Claudia Jones. Photo: BCA
AS statues are being torn down or removed in the wake of international outrage over the brutal police killing of George Floyd, a conversation has begun about which figures might replace them or be commemorated separately.
Claudia Jones, whose elevation into public consciousness over the years is due largely to the efforts of grassroots campaigners, already stands as a strong contender.
Trinidad-born Jones lived and died in Camden after being jailed, then deported from the US in the 1950s for being a Communist and has gone on to play a pivotal role in the civil rights struggle over here.
As racist violence erupted on the streets of Notting Hill, the monthly newspaper she founded, the West Indian Gazette, became the voice of the unheard, selling more than 30,000 copies with its news and analysis that linked the plight of early black migrants to the international campaign for social justice.
“It was a kind of house journal for migrants,” remembers the author Donald Hinds, who worked as a reporter on the paper in between his job as a bus conductor.
“It debated, detailed and explained what was going on in the black community at a time when many of us felt confused and lost.”
As a visionary leader she brought carnival to London, starting off with a dance at St Pancras Town Hall in 1959 to “wash away the bad taste of Notting Hill from our mouths”, she said, adding, “a people’s art is the genesis of their freedom”.
Yet following her untimely death in 1964 at the age of 49 – her health ruined by her year in a US jail – Jones swiftly sank into obscurity.

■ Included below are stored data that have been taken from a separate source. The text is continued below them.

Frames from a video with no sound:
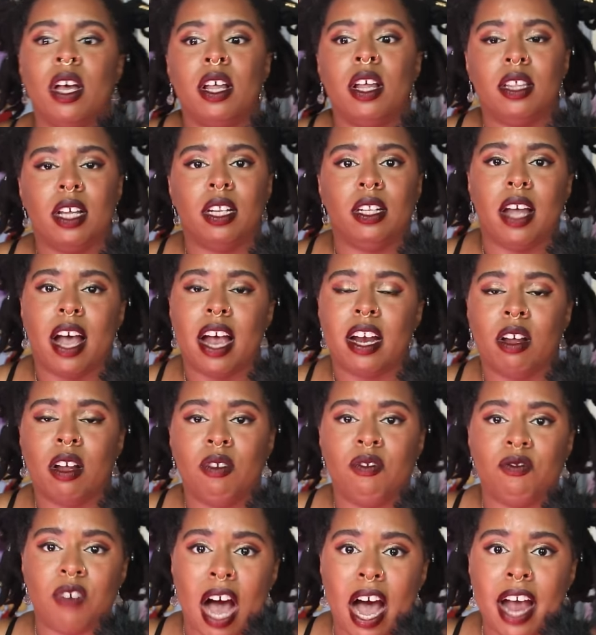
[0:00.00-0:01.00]
the line of
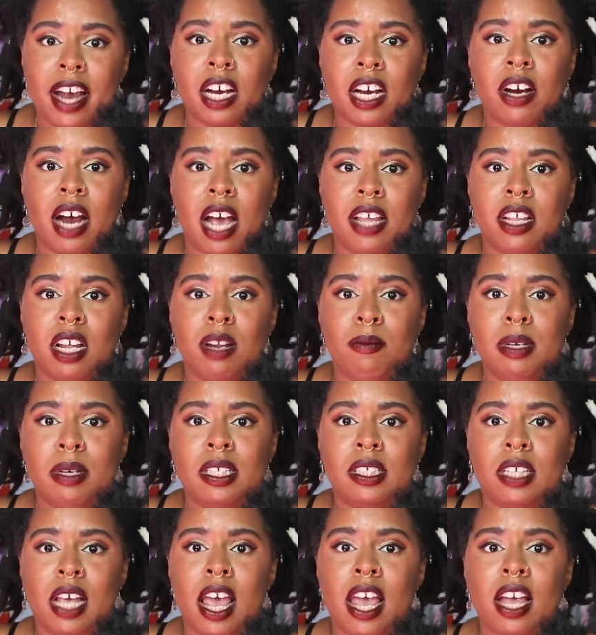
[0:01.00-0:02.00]
fire, and then be
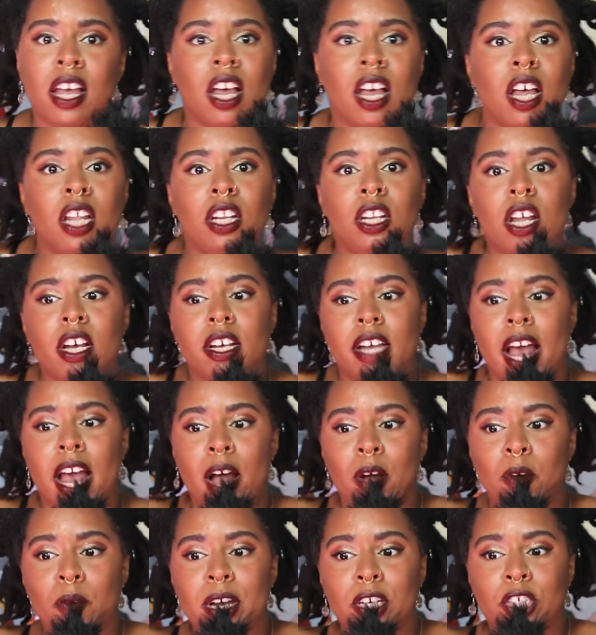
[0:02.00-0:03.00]
saying, Look how
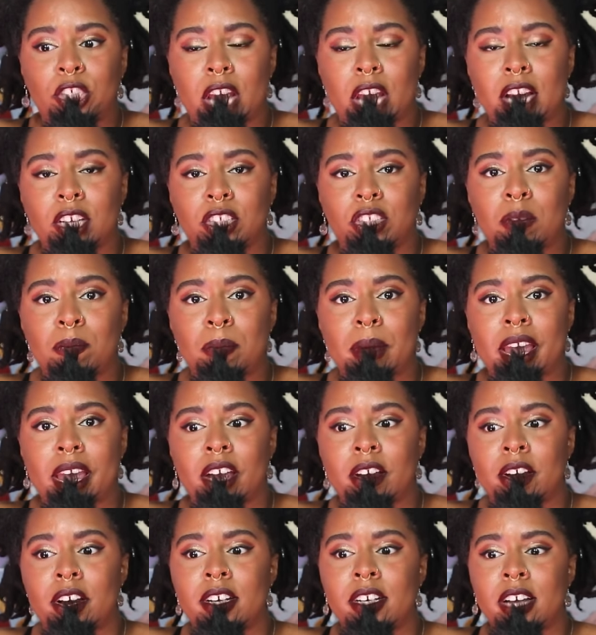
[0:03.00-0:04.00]
we changed the
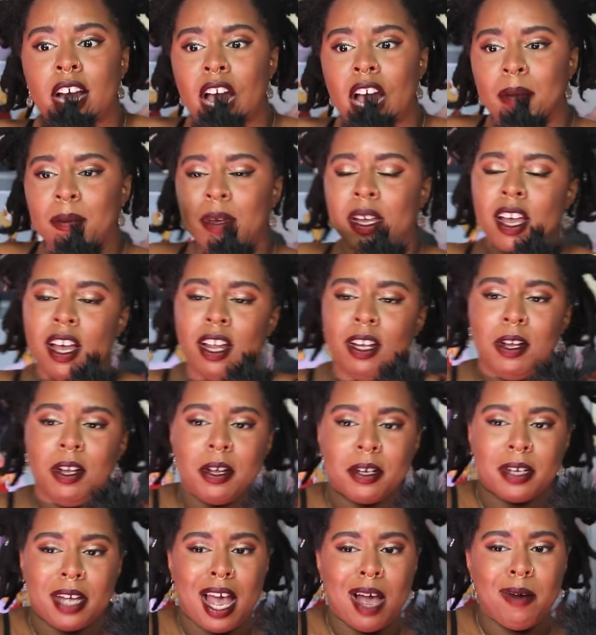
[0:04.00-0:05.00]
paradigm.
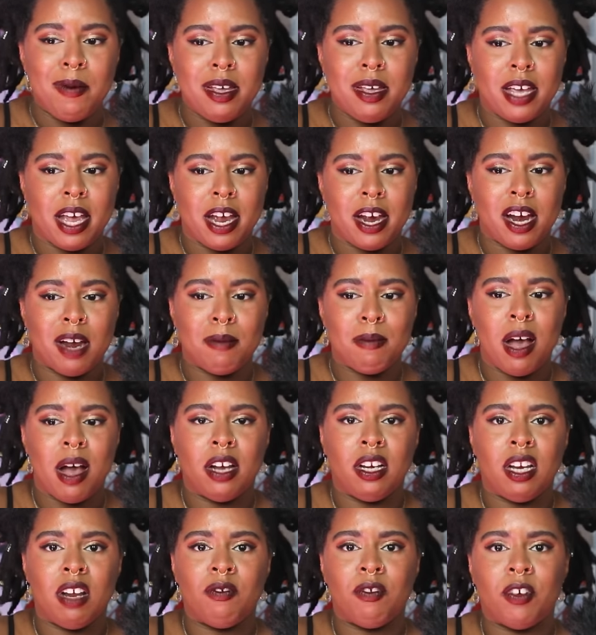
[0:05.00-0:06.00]
Look how we care about
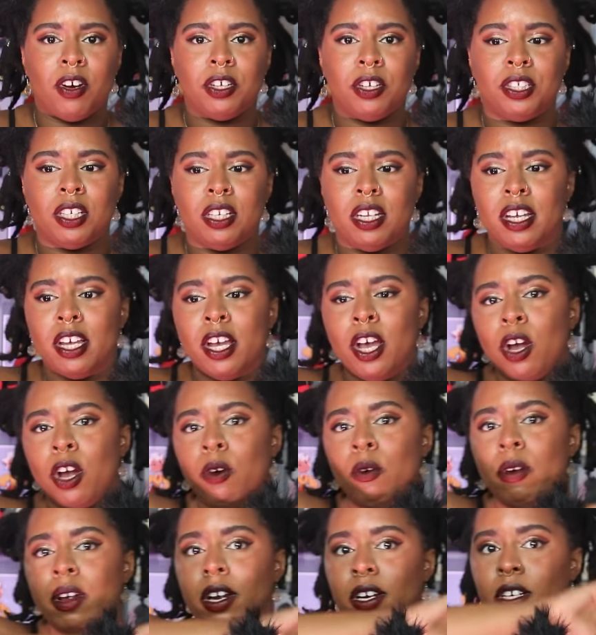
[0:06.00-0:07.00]
diversity.
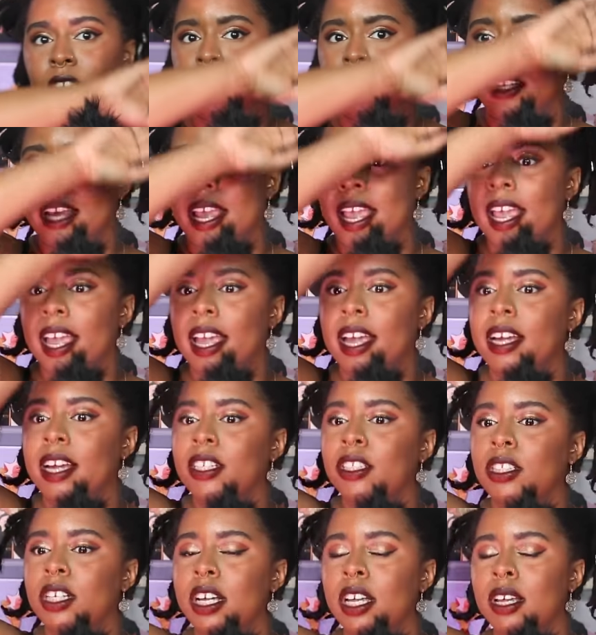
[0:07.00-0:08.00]
We are
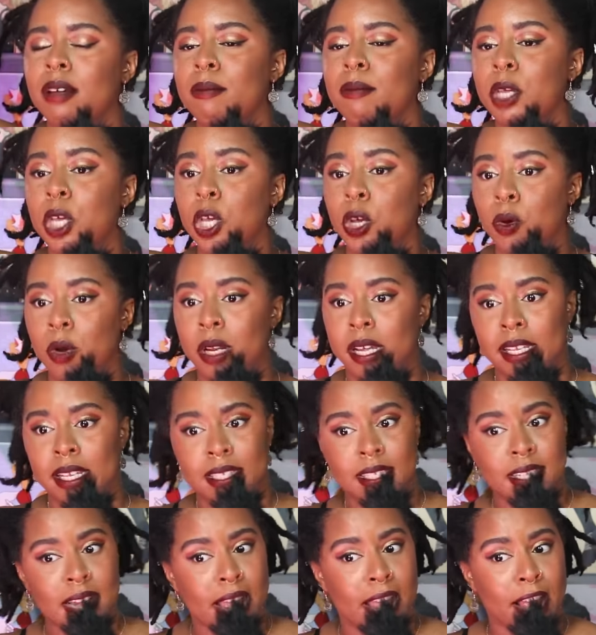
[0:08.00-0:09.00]
changing beauty
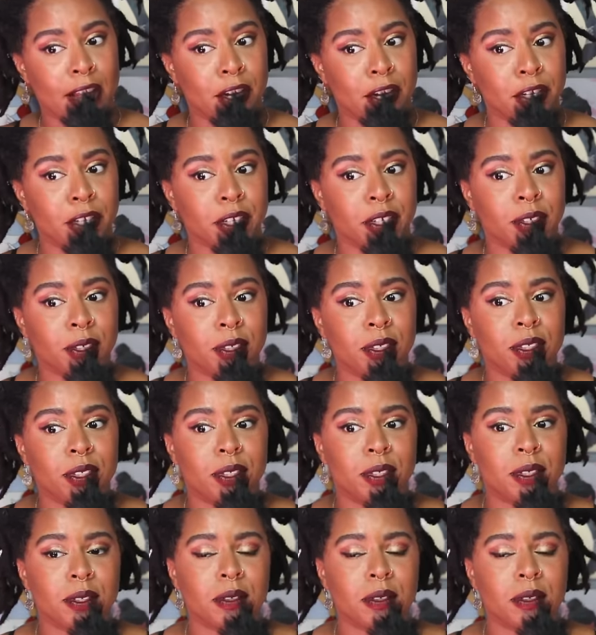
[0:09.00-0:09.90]
standards.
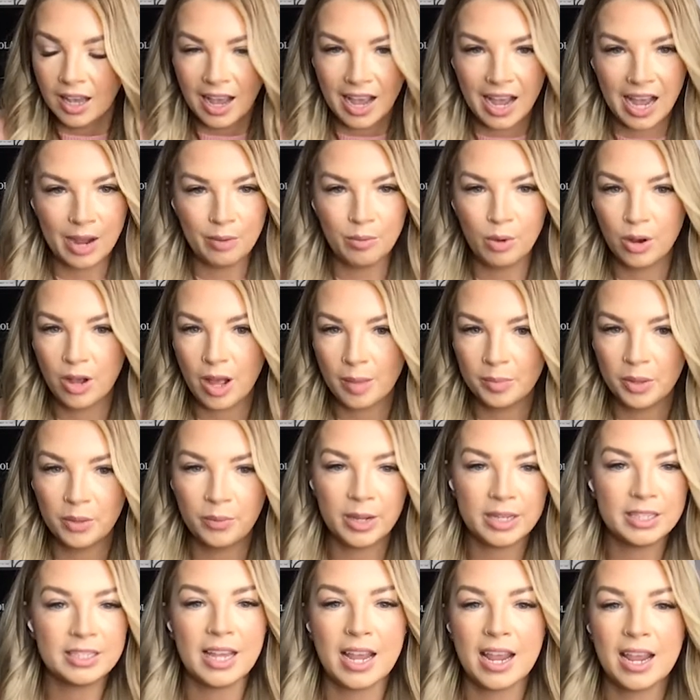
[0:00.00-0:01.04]
I woke up the
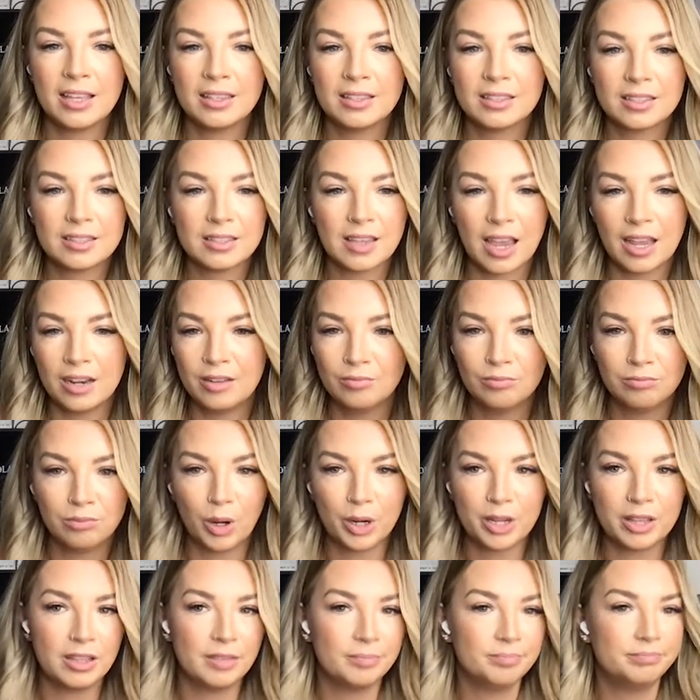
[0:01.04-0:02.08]
one day and
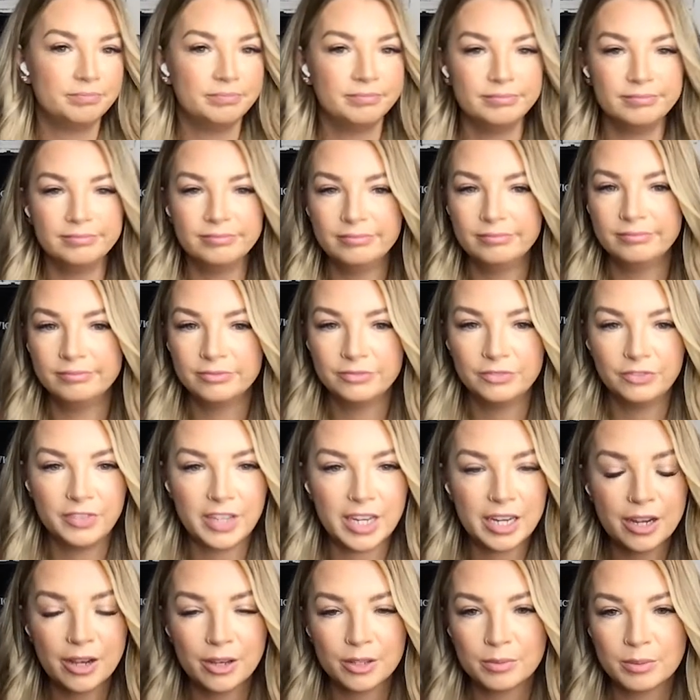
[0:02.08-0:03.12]
one of the
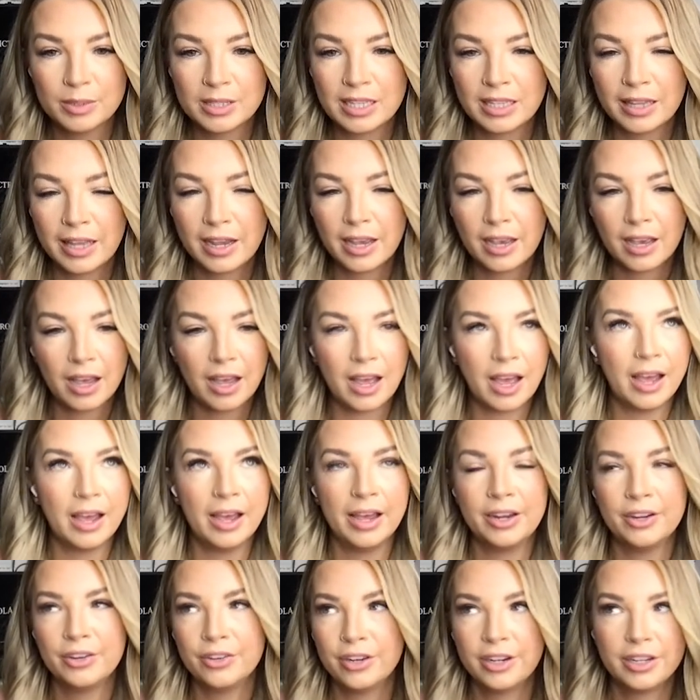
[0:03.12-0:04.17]
videos was at like
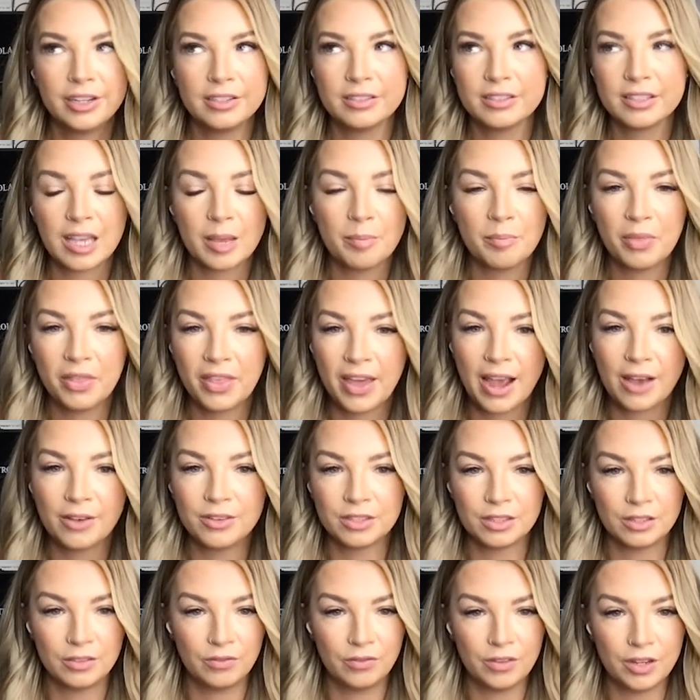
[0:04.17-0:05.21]
100 and some
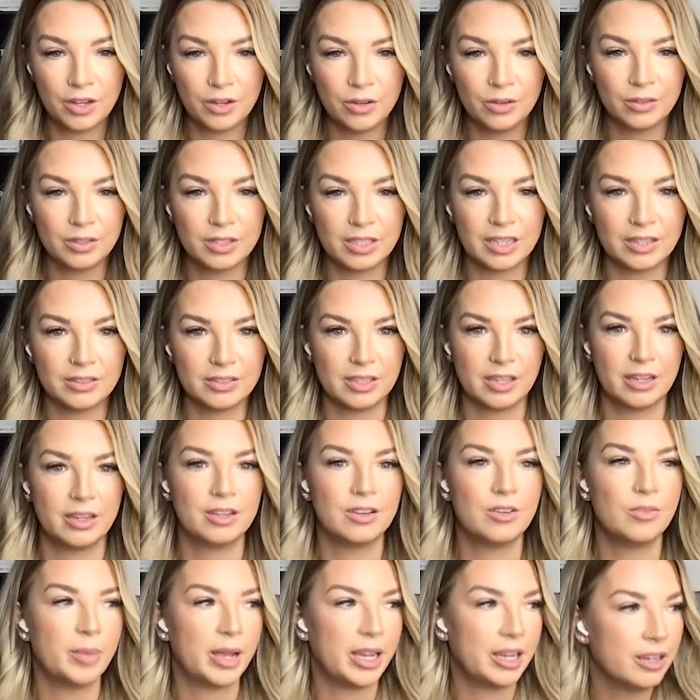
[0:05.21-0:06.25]
thousand views, and I was like, oh my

At her request she’d been buried next to Karl Marx’s tomb in Highgate Cemetery but, incredibly, the woman once described by Paul Robeson as “one of America’s finest daughters” lay in an unmarked grave.
In 1982, Camden Council youth worker Winston Pinder launched a campaign to raise money for a stone to be erected. As a member of the Communist Party’s Caribbean committee, Pinder had been part of Jones’ official welcome party when she arrived in the UK in 1955 and would go on to sell the West Indian Gazette outside Kentish Town tube station after collecting copies from Jones’ home in Lisburne Road, Gospel Oak.
I was one of the young people who took part in the campaign, which managed to raise the required £1,500 through dances and letter-writing appeals. Carved out of polished Cornish granite and bearing the inscription “Valiant fighter against racism and imperialism”, the stone was erected in 1984 in a ceremony attended by the Cuban and Chinese ambassadors. Only the Camden New Journal recorded the event – in a report written by me.
A year later, the late black activist Buzz Johnson brought out his tribute to Jones, I Think of My Mother: The life and times of Claudia Jones, via his Karia Press. It would take a decade for another work on Jones to be published. By this time, Black History Month, launched in the early 80s from the dying embers of the Greater London Council, had become a fixture on the UK calendar, helping to further reclaim the civil rights heroine for posterity.
In 2008, Jones reached the political mainstream when her handsome features appeared on a UK postage stamp as part of the Royal Mail’s “women of distinction” issue. In the same year, a plaque was unveiled in Notting Hill in tribute to Jones as one of the “first ladies” of carnival with the support of Nubian Jak, an African Caribbean charity.
Until recently, a campaign for a blue plaque to be erected by English Heritage at Lisburne Road had fallen on deaf ears. It has now at last been approved but it remains to be seen when it will see the light of day.
Nelson Mandela’s statue in Parliament Square and bust on the South Bank are probably the best known monuments to a black individual in the UK. But in the last decade, six statues of black Britons have been installed, two of them of women – Crimea War nurse Mary Seacole outside St Thomas’s Hospital and Olympic gold medallist Kelly Holmes in her hometown of Tonbridge.
“If anyone deserves a statue it is Claudia,” says Pinder. “Although persecuted by the US authorities, she played a decisive role at a turning point in British history without any hesitation. Claudia could barely climb Parliament Hill for want of breath but never stopped working for what she believed in.”
However, he believes that statues are only part of the debate: “It is much more important to learn about a person and what they stood for. To my mind, a school named after Claudia would be a much more significant contribution to remembering our shared history.”